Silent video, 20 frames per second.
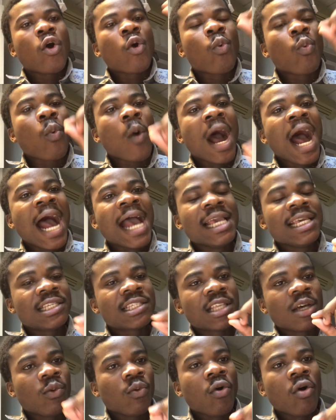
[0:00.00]
why
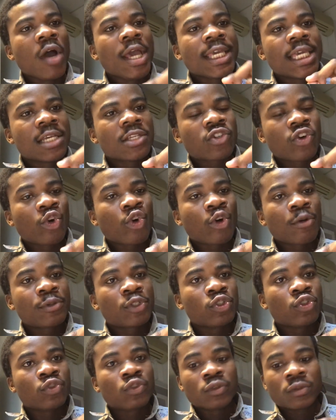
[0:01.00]
is the war against
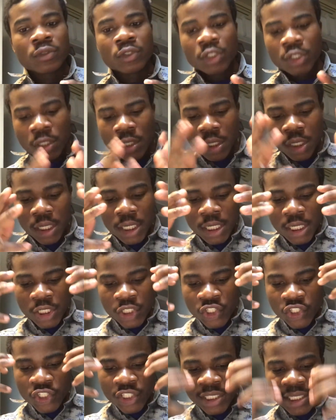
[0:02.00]
corruption
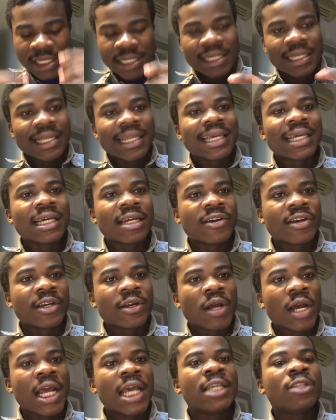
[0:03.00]
still lingering
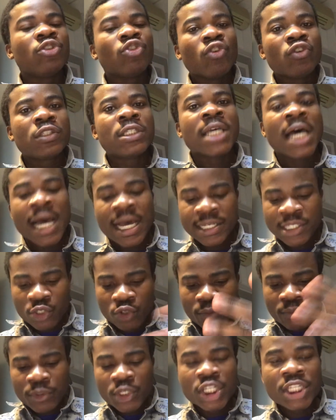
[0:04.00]
and not has
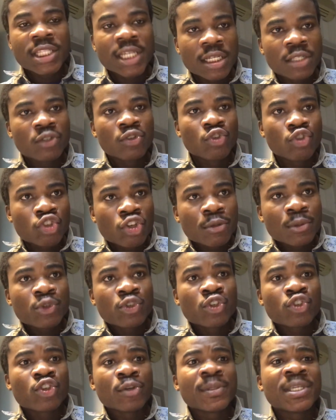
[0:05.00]
not yielded
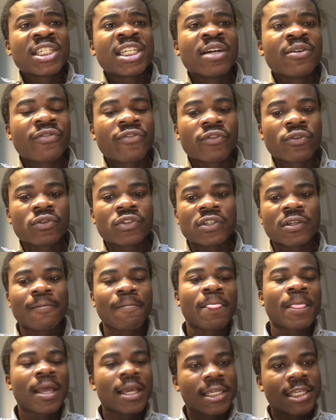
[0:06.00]
substantial fruits?
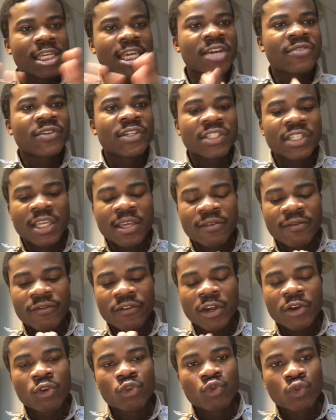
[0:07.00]
There is a
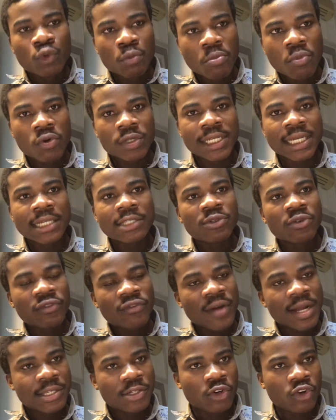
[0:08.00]
very good model to
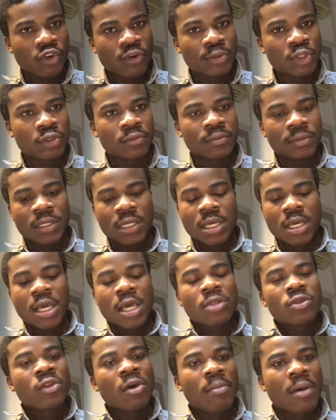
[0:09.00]
fight corruption.
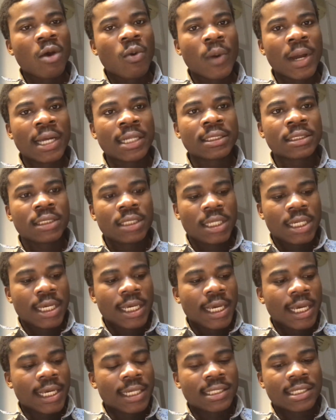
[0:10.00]
Number one,
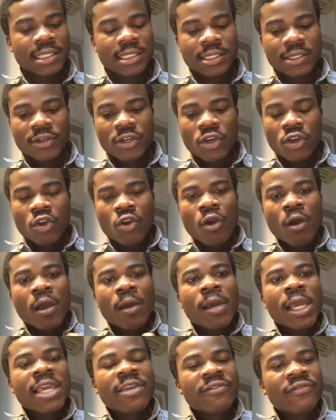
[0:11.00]
it's
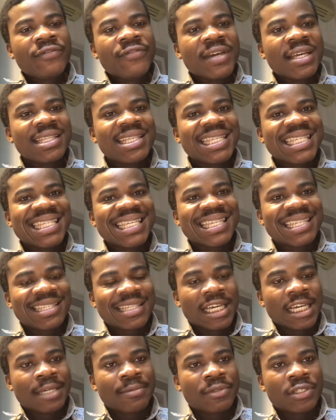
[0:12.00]
invent
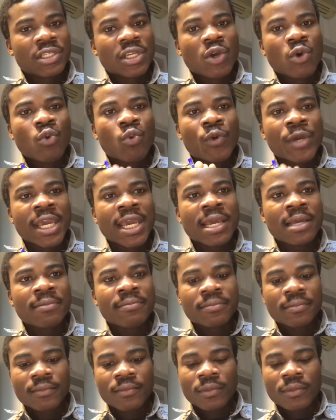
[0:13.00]
systems where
-------
> **Task instructions**
Each entry is to be output exactly, and no picture is to appear.

> **Task solution**
Silent video, 20 frames per second.
[0:00.00]
why
[0:01.00]
is the war against
[0:02.00]
corruption
[0:03.00]
still lingering
[0:04.00]
and not has
[0:05.00]
not yielded
[0:06.00]
substantial fruits?
[0:07.00]
There is a
[0:08.00]
very good model to
[0:09.00]
fight corruption.
[0:10.00]
Number one,
[0:11.00]
it's
[0:12.00]
invent
[0:13.00]
systems where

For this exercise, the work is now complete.